- _What is expected_
For every entry that follows, return the words exactly and omit any picture.

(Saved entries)

----

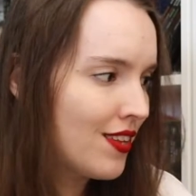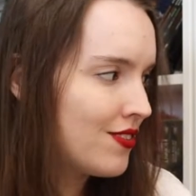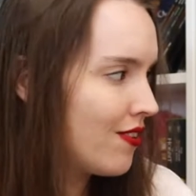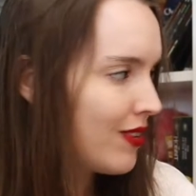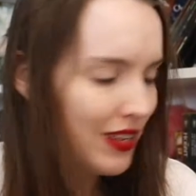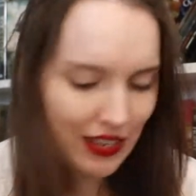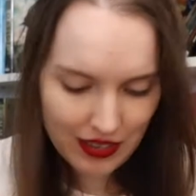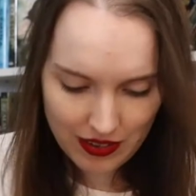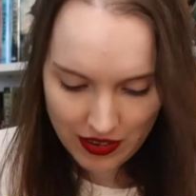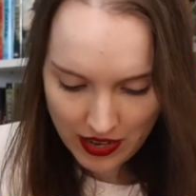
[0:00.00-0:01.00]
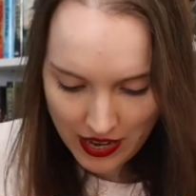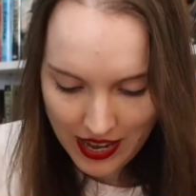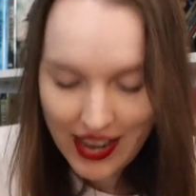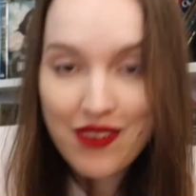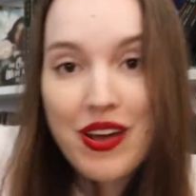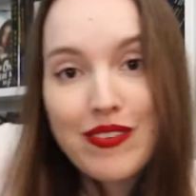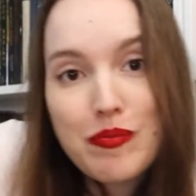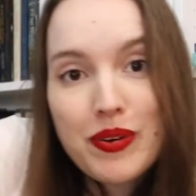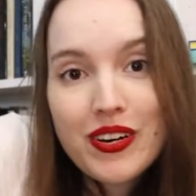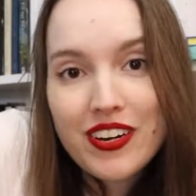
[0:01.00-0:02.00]
So I really like it. And we have the
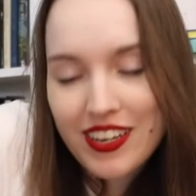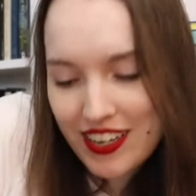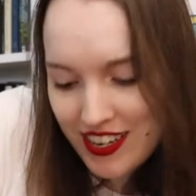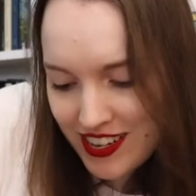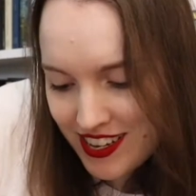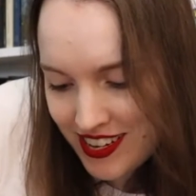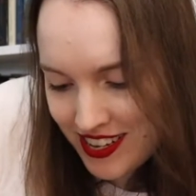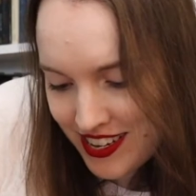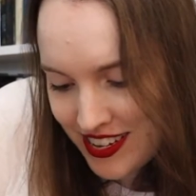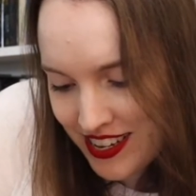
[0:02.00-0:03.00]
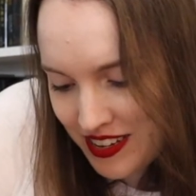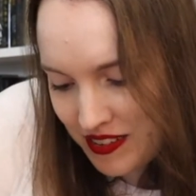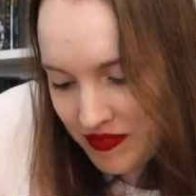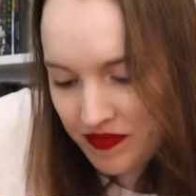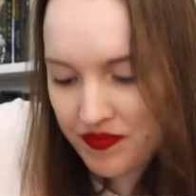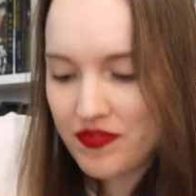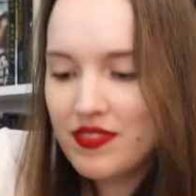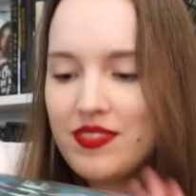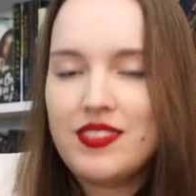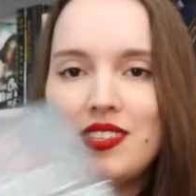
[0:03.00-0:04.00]
book.
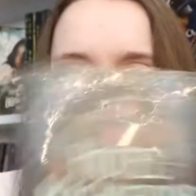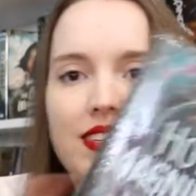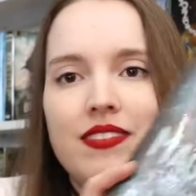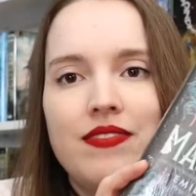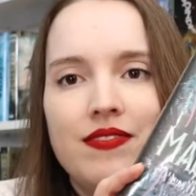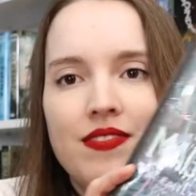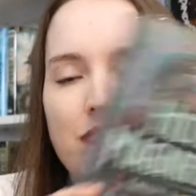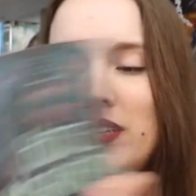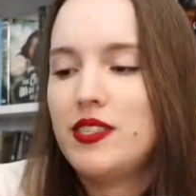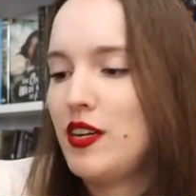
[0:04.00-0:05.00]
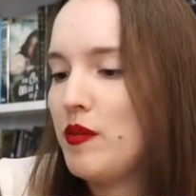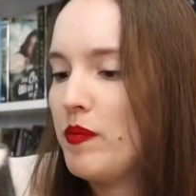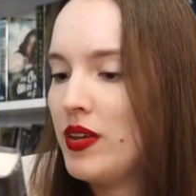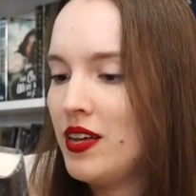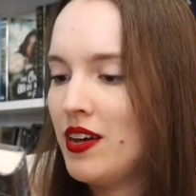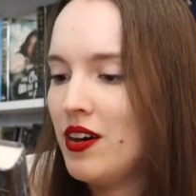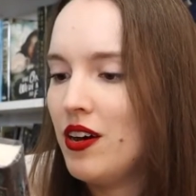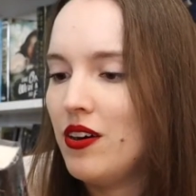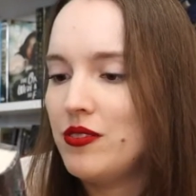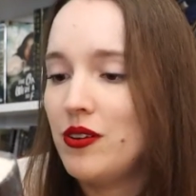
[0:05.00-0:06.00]
What is the name?
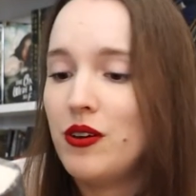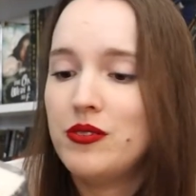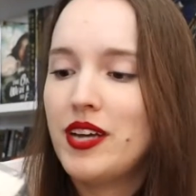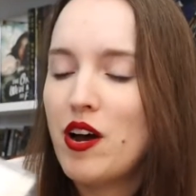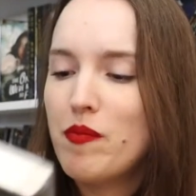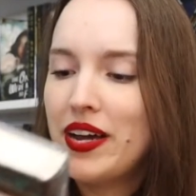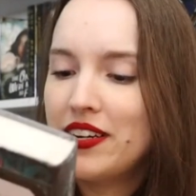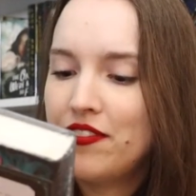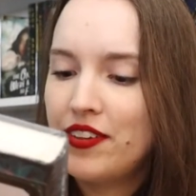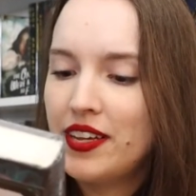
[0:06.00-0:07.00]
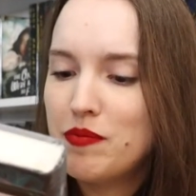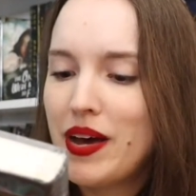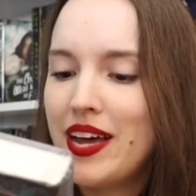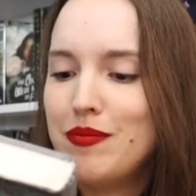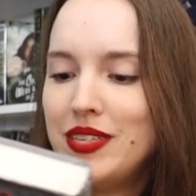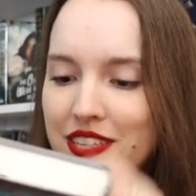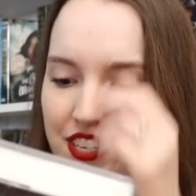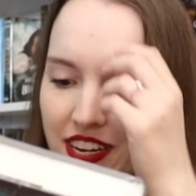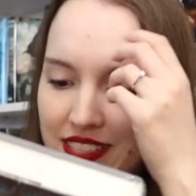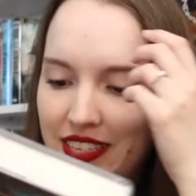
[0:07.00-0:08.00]
Hotel Magnifique by Emily J.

----

- _Exercise solution_
[0:00.00-0:01.00]
[0:01.00-0:02.00]
So I really like it. And we have the
[0:02.00-0:03.00]
[0:03.00-0:04.00]
book.
[0:04.00-0:05.00]
[0:05.00-0:06.00]
What is the name?
[0:06.00-0:07.00]
[0:07.00-0:08.00]
Hotel Magnifique by Emily J.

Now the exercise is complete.